In a fantasy world, maybe. The driving force of politics for this microcosm would turn out to be none other than Mother Earth herself in the form of the 1989 earthquake rocking at some 7 points on The Man scale. The earthquake brought new concern for the transportation infrastructure which spawned the retrofitting, bulldozing, reconstruction, and repaving the local roads, rails, and highways. Having suffered extensive fire, water, and now earthquake damage as a result of structural neglect, many of the buildings on Gilman Ave. were torn down. The real estate was sold to the highest bidder, who turned out to be a tycoon, and who will not be named here. Let's just say he is responsible for several aspects of progress a little distance away, near U.C. Berkeley, in the form of stolen compact disc buyback, substandard pizza (not the Brunette kind), bong shops, and a clothing store sporting a title that suggests there is extensive sand in Berkeley. Anyway, the area went from ghetto to a popular yuppie freeway stop.
Time moved through the 1990s. The dump was still pretty much a true-to-life dump. Big business moved out of neighboring El Cerrito via the downsizing of the former monopolistic clothing empire known as The Emporium. The homeless population grew. The racetrackers hardly even noticed them anymore, as it became more important to get to the track in time to bet the Daily Double, and the Pick Six, in order to hit the Big One before the senate tried to fuck up the gambling tax laws worse than they did in the previous decade.

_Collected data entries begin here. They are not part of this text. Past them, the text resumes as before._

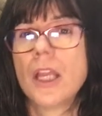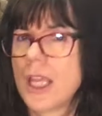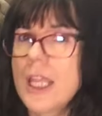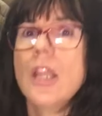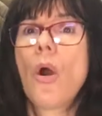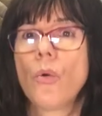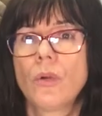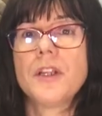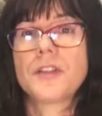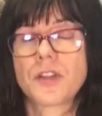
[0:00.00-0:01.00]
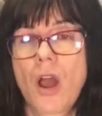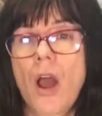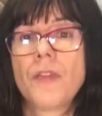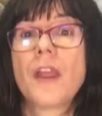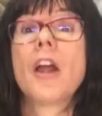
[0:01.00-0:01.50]
He only
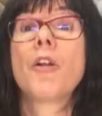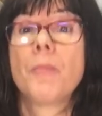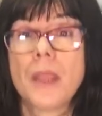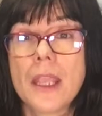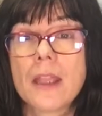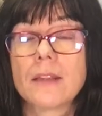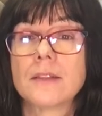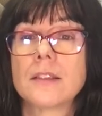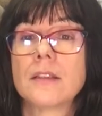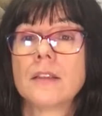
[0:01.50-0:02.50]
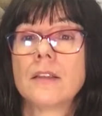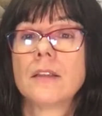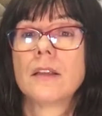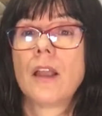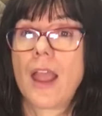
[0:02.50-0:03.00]
saw the Arameans,
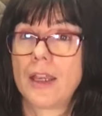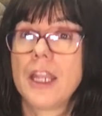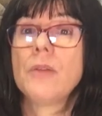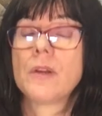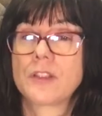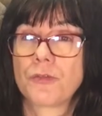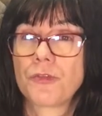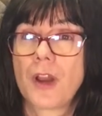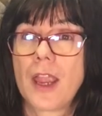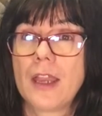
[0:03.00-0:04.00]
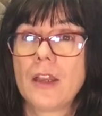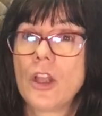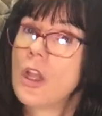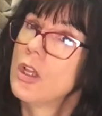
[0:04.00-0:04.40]
and he was afraid.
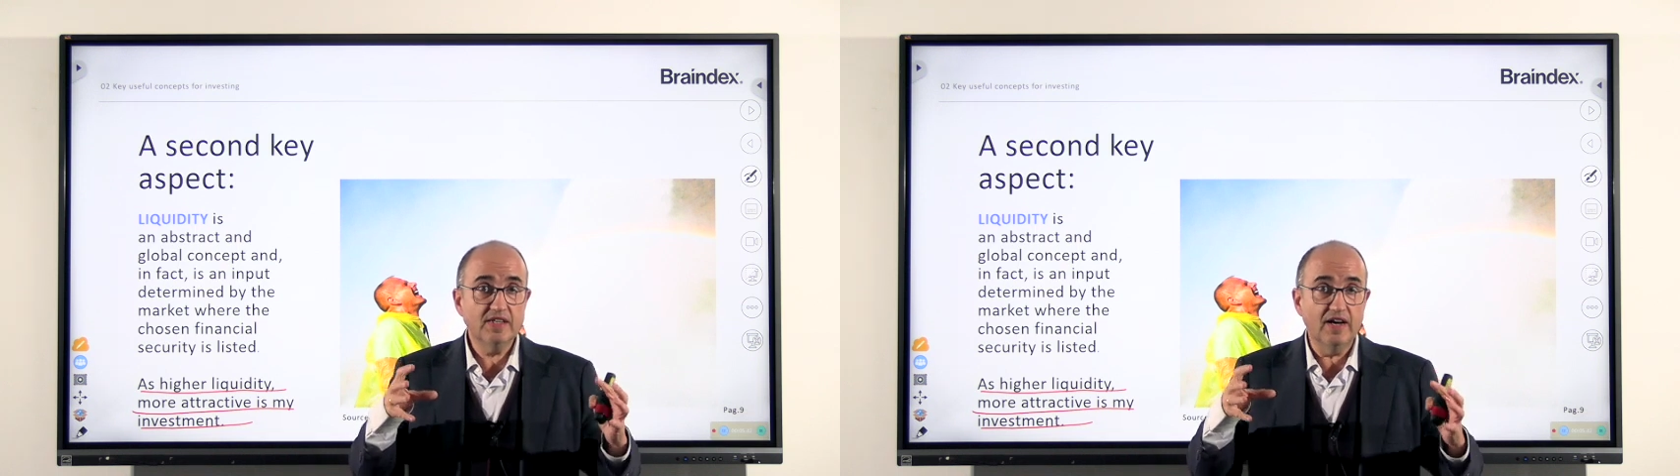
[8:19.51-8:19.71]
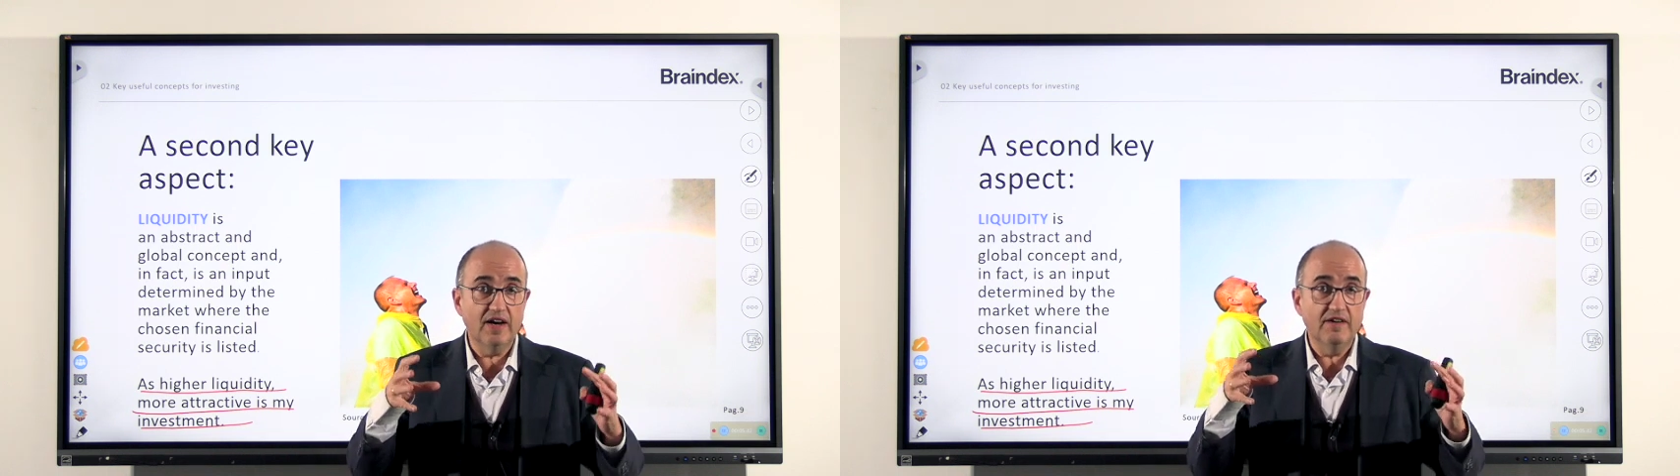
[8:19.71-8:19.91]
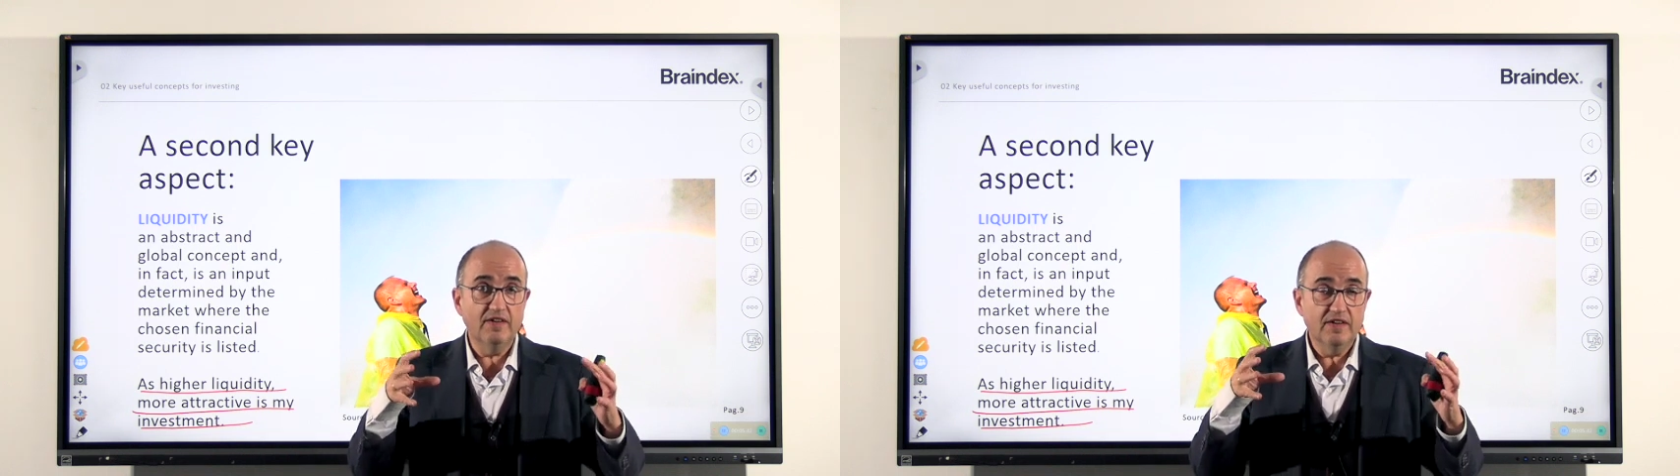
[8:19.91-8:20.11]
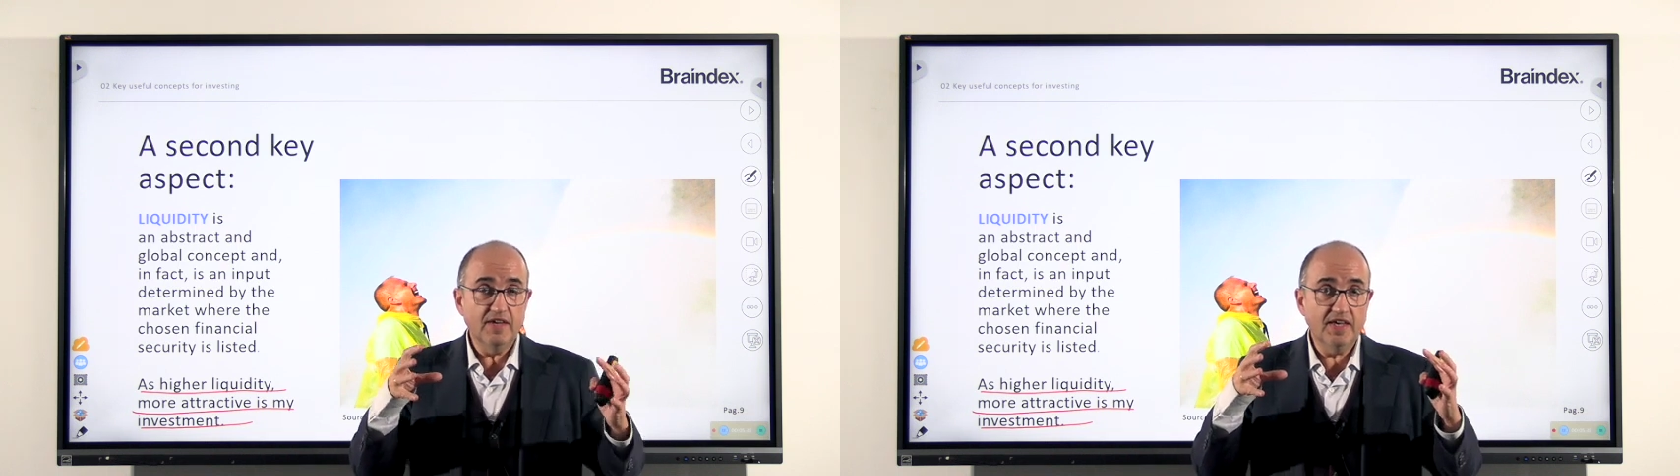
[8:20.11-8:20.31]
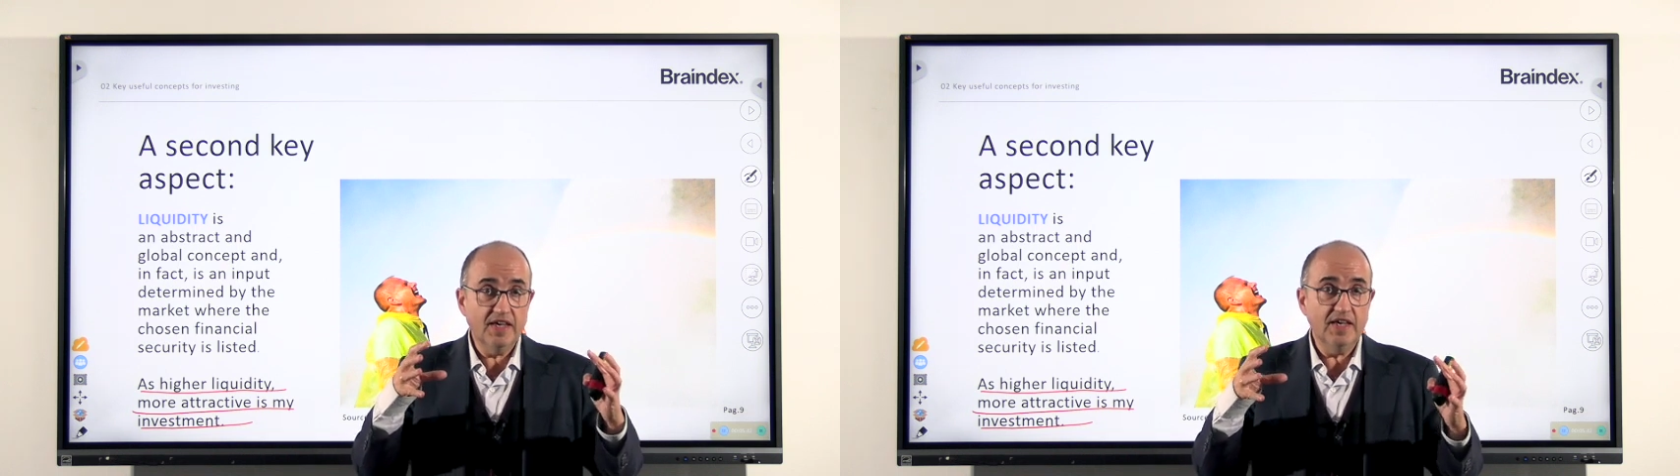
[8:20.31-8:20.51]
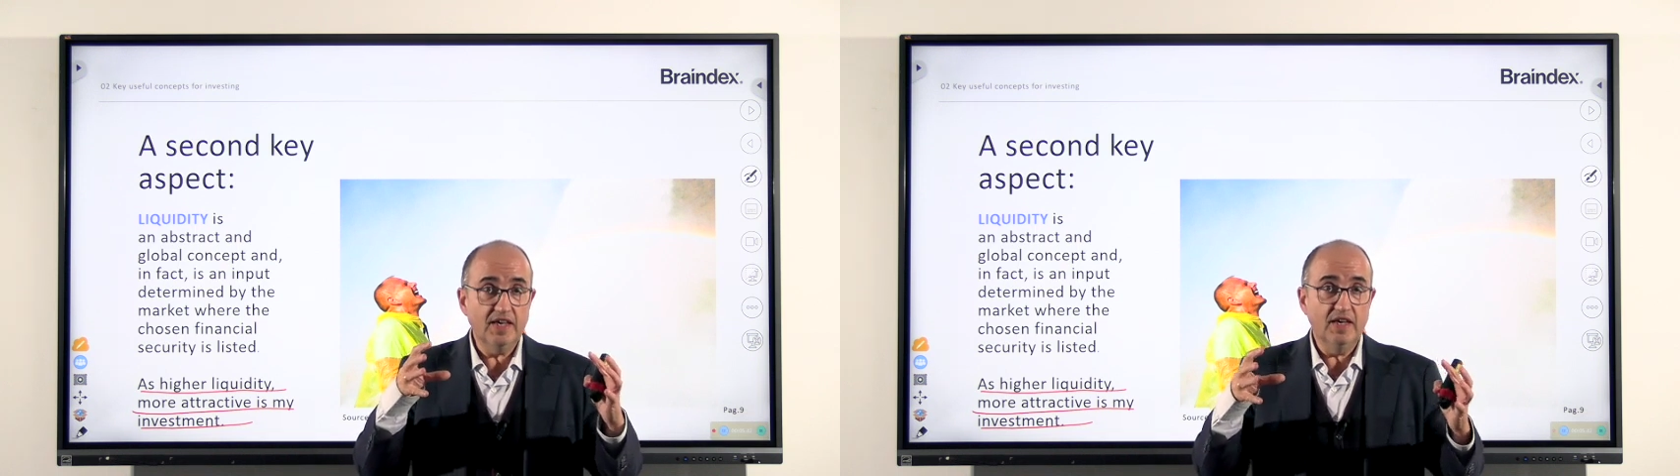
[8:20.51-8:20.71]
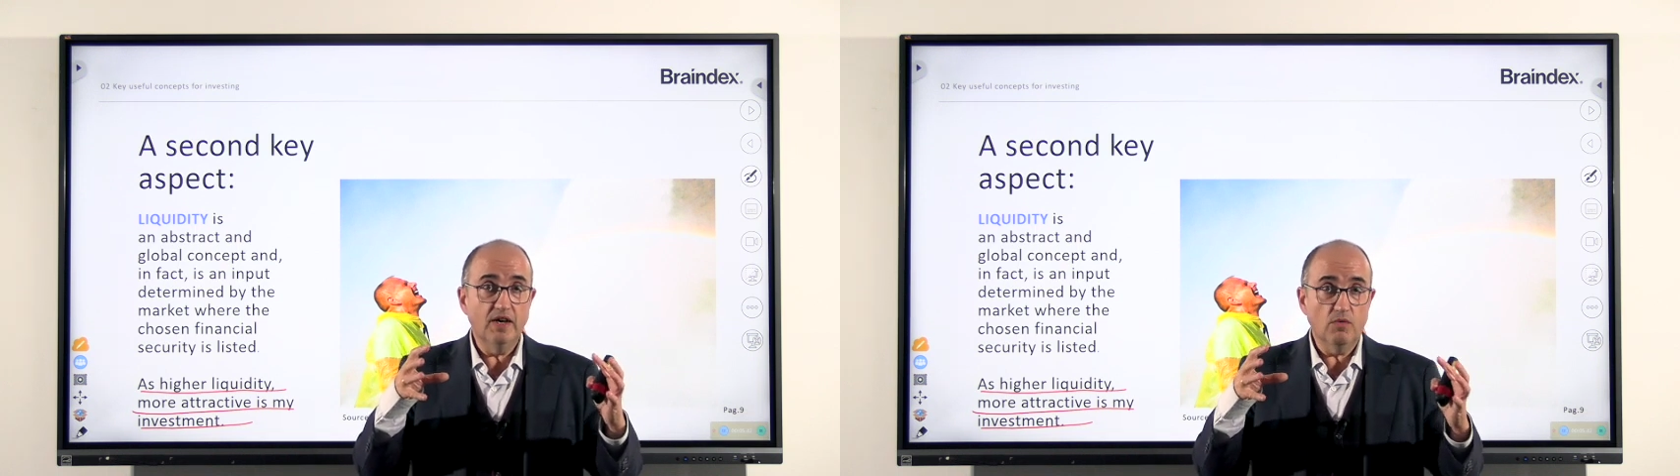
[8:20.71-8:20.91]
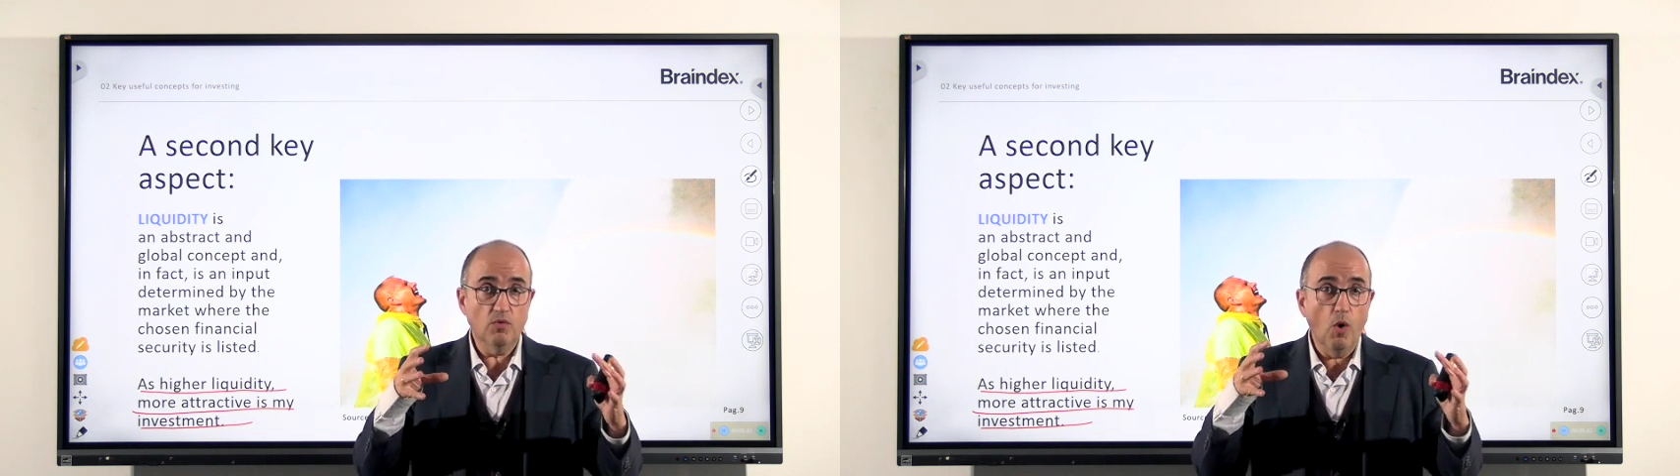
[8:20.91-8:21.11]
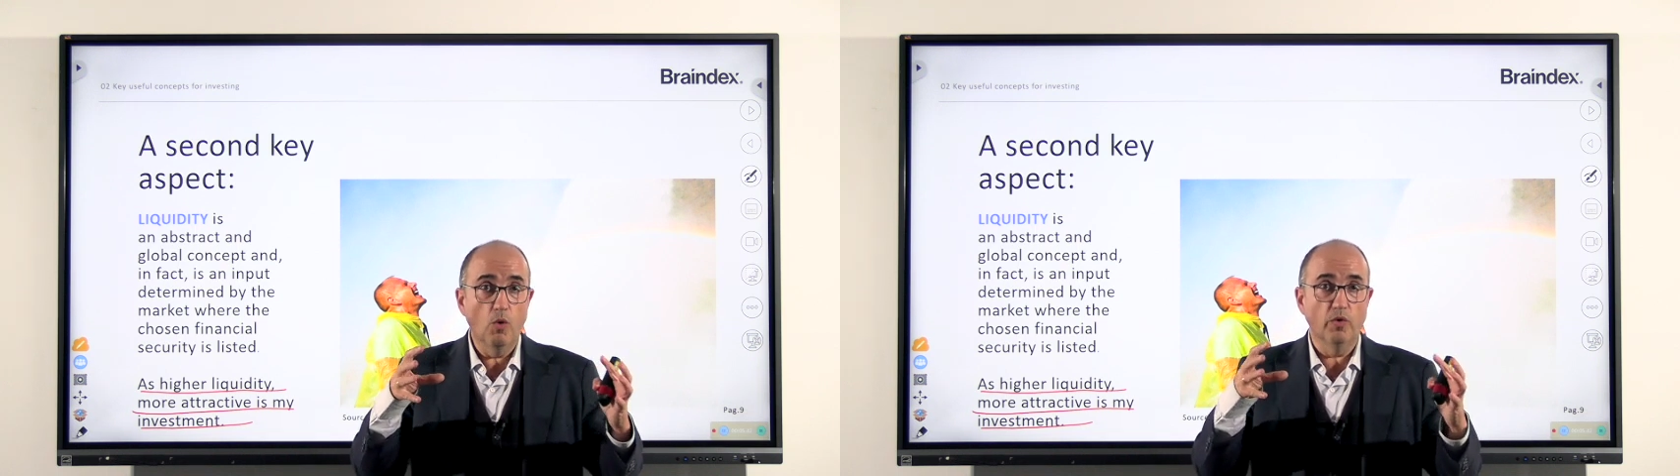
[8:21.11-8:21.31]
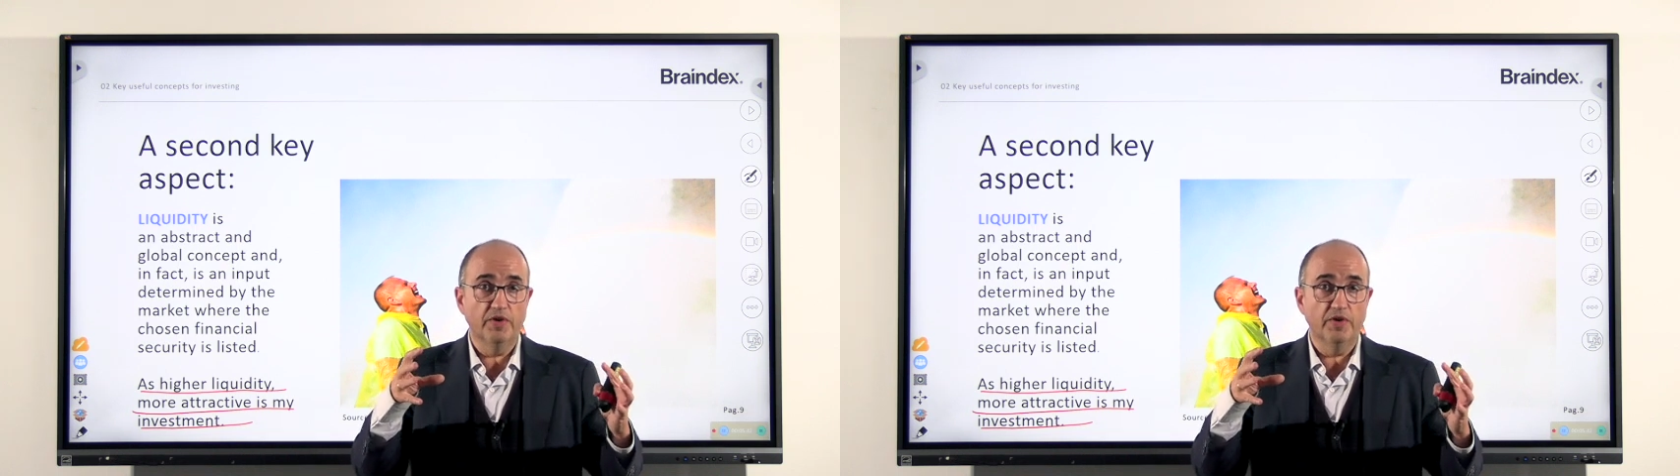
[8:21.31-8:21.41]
a key role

Now, here we are, 1999. The Albany waterfront and goose preserve is complete. The cities entire scheme becomes obvious. I, being a goddamned expert on getting to the racetrack, have noticed the following obstacles thrown in the way of the vehicleless within the last twelve months: The stairwell leading to the old walkway is completely destroyed; the railroad tracks are sealed with a ten foot barbed wire fence that only has one spot where someone successfully cut the wire, and this person is either the size of a horse jockey, or a professional contortionist; the freeway is now actually connected to the intersection, providing the added thrill of having to avoid highway traffic while en route to the dump; and the most glaring blockade, which I recommend everyone go check out for themselves, is the strategic insertion of heavy bramble where all those concrete pipes used to be in that hole connecting the coastline with the Golden Gate Fields parking lot that was erected by drunks who weren't allowed to bring bottles and cans into the racetrack and needed a secret hole to sink a 40 oz. or two on their way. And to top it all off, they put a heavy-duty fence around the single water valve, which was used for a long time as the only illegal water tap for hobos in the area.
These obstacles look to me like gigantic billboards which
read "Hobo Free Zone" in a classic "Nuclear Free Zone" motif. If the city
really bulldozes these people's houses and throws them off the land, the
racetrack-walk obstacles will be fortified so that nobody will be able to cross
without a vehicle. As it is, the appearance of the work ordered by the city
lacks a walkway entirely... it expands the overpass into a four lane road. The
only way to get across at this point is to walk across fenced asphalt, which is
likely going to also be part of the same road. No sidewalk = hobo free zone.
Even if one path is still left standing, it will be a no-brainer for the police
to monitor everything that goes down. They are probably going to use
surveillance to keep the homeless from reclaiming their houses.
So go yell at City Hall, damnit! This isn't even about hobos in junkyards, this is about easy access to gambling establishments. Albany is fucked if they think they can just get away with blocking the road to the horse track. Fuck that.